# Under Construction; 1961 Schwinn Mk IV Jaguar 5 speed.



## Schwinndemonium

Here's a little project that I've been working on since last November. A 1961 Mk IV Jaguar 5 speed. I know that Schwinn never built such a creation, but they should have. I'm building this in such a way that Schwinn would have done this in the early to mid 1960's, with all the derailleur components from the same time period. I also know that Schwinn did build a middleweight bike with 5 speed gears-- the 1961-1962 Corvette 5 speed. I just got done restoring one of these last year, and I think the thing is a sweet running, smooth shifting bike. I want to go one step further. The big old tank in place, and the gear shifter moved up to the handlebar stem, and the added four reflector rack in the rear.

I am using an original 1961 Mk IV Jaguar three speed bike to do this project, and am not butchering  my 5 speed Corvette to do this. The only thing I have to get custom made is I have to lace up the Atom (Sprint) 5 speed rear hub to my rear S-7 rim, before I can do any real permanent re assembly work after the repaint and clean up work of all the components are done, and ready to install.

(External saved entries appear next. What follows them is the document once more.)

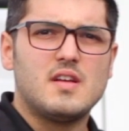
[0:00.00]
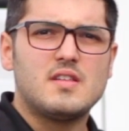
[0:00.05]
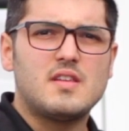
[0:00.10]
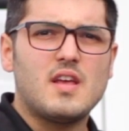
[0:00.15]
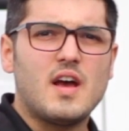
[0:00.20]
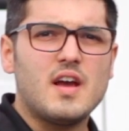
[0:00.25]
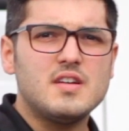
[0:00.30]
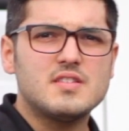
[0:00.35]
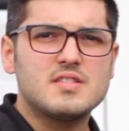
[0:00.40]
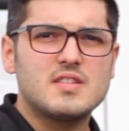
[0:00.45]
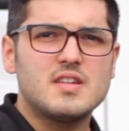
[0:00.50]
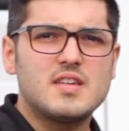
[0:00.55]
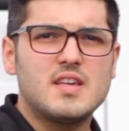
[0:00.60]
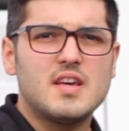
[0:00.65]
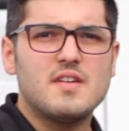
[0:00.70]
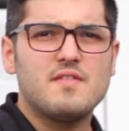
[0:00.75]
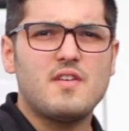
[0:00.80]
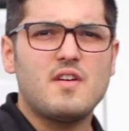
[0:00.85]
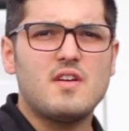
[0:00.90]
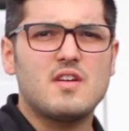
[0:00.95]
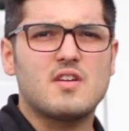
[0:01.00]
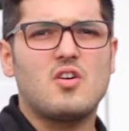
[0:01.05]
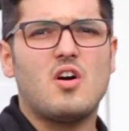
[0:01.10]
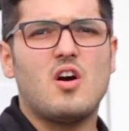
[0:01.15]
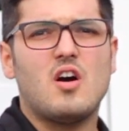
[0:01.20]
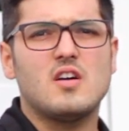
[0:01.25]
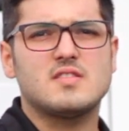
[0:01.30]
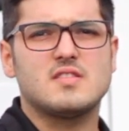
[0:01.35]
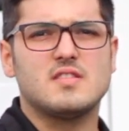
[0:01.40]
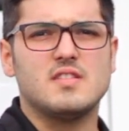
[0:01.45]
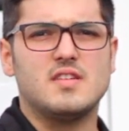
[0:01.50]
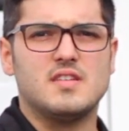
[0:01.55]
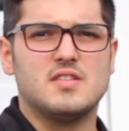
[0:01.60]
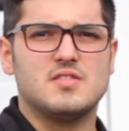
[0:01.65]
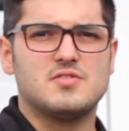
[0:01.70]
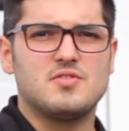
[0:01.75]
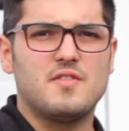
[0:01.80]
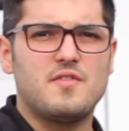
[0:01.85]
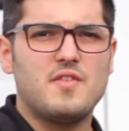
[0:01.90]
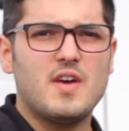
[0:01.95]
Tires could get very costly,
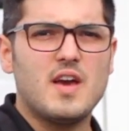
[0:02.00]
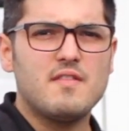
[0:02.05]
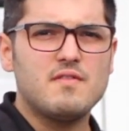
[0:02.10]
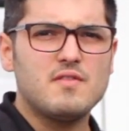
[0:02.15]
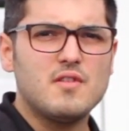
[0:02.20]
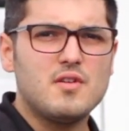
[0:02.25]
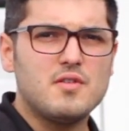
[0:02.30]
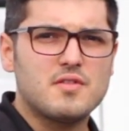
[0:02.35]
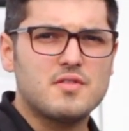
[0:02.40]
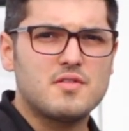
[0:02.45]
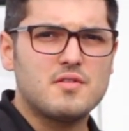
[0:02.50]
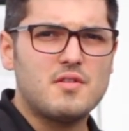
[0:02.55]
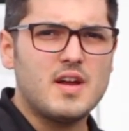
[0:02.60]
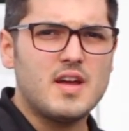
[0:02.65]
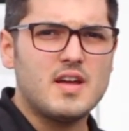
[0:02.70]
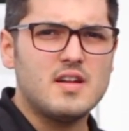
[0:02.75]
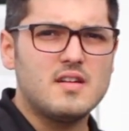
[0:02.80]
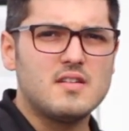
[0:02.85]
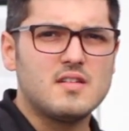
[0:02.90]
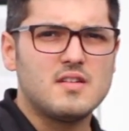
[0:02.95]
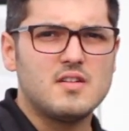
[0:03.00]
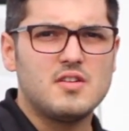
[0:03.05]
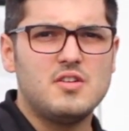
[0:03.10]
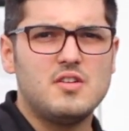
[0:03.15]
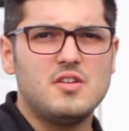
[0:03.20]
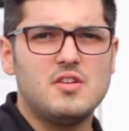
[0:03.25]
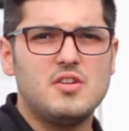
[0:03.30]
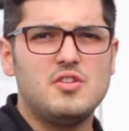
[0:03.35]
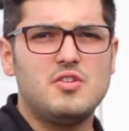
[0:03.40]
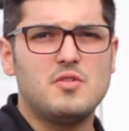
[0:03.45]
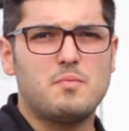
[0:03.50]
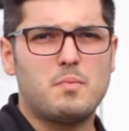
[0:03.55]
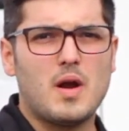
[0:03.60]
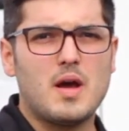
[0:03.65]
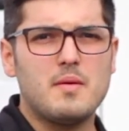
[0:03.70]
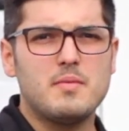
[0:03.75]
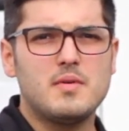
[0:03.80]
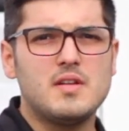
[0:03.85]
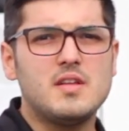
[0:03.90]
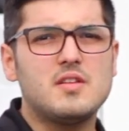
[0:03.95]
so if you have low thread, you
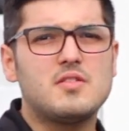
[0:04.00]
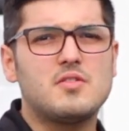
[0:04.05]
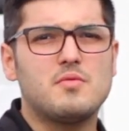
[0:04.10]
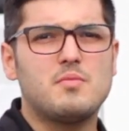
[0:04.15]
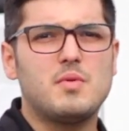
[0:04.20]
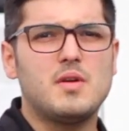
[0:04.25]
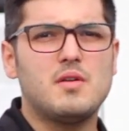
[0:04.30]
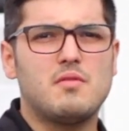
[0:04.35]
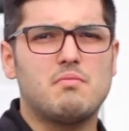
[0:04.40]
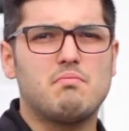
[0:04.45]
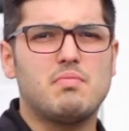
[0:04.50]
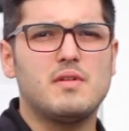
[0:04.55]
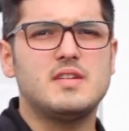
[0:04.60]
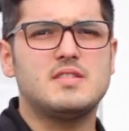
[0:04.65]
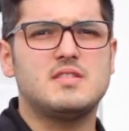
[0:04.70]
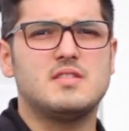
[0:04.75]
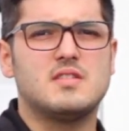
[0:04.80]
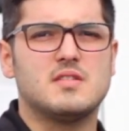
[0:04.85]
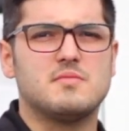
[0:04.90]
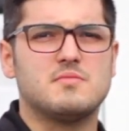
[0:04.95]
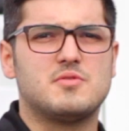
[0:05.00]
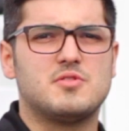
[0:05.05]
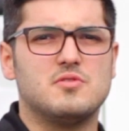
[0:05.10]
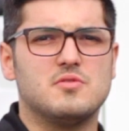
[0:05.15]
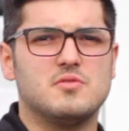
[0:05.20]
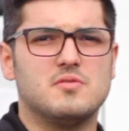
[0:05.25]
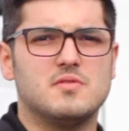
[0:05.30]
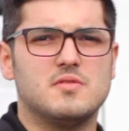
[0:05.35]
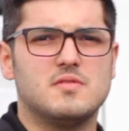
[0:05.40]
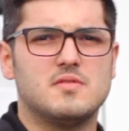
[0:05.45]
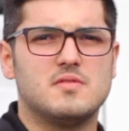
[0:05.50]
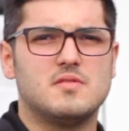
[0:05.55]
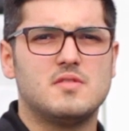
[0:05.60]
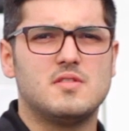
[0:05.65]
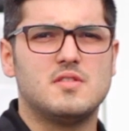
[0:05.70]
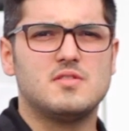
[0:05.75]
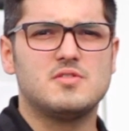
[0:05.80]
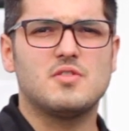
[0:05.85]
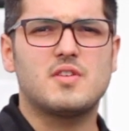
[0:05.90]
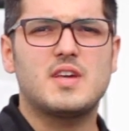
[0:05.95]
probably need to be replacing them soon.
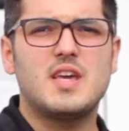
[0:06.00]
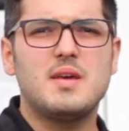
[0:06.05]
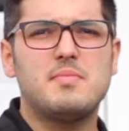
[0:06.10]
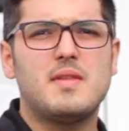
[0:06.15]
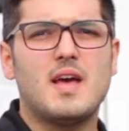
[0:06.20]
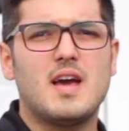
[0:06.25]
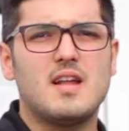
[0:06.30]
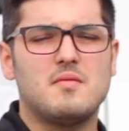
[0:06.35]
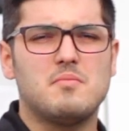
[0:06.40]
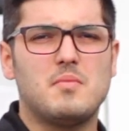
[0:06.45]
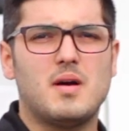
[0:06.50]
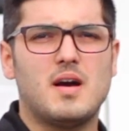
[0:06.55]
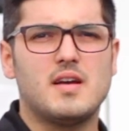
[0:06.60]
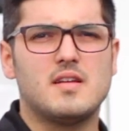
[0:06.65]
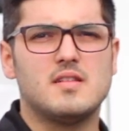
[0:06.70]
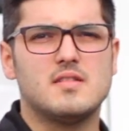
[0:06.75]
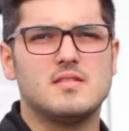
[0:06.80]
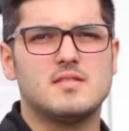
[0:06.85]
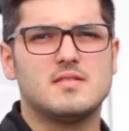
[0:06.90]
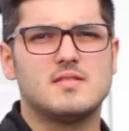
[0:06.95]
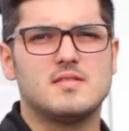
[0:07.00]
So keep that in mind.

I'm going to use 1966 Schwinn Sprint components,(hubs, and shifter), and a Schwinn Approved Huret Allvit derailleur.These parts came from a really rough 1966 violet Collegiate. I'm to the point where I'm just starting to paint the frame. Unlike this cut and paste picture, the bike I'm working with was, and will be again a Radiant Green bike, as this is an absolutely beautiful color. I just hope I can match the frame up to the tank, fork and chainguard. The original paint on the frame was scratched all to hell, so I'm trying to redo it using, of all things, Testor's basecoat silver, and Testor's candy Emerald green. This paint is darn near a perfect match for the old Schwinn "Radiant Green". Pete, of Hyperfomance does not make this color. I'm hoping to have this bike done by mid summer so I can ride it a little bit. I think it will really look neat when done!!

Jim.


----------



## rustyspoke66

Sounds like a sweet restomod bike, can't wait to see it. Please post pics when done!


----------



## sam

I like you approch---at rodbikenkustom.com they call it a "ghost restoration" or a bike the factory never built but should have.
Green is a really interesting color---when done right and I think schwinn really got it correct.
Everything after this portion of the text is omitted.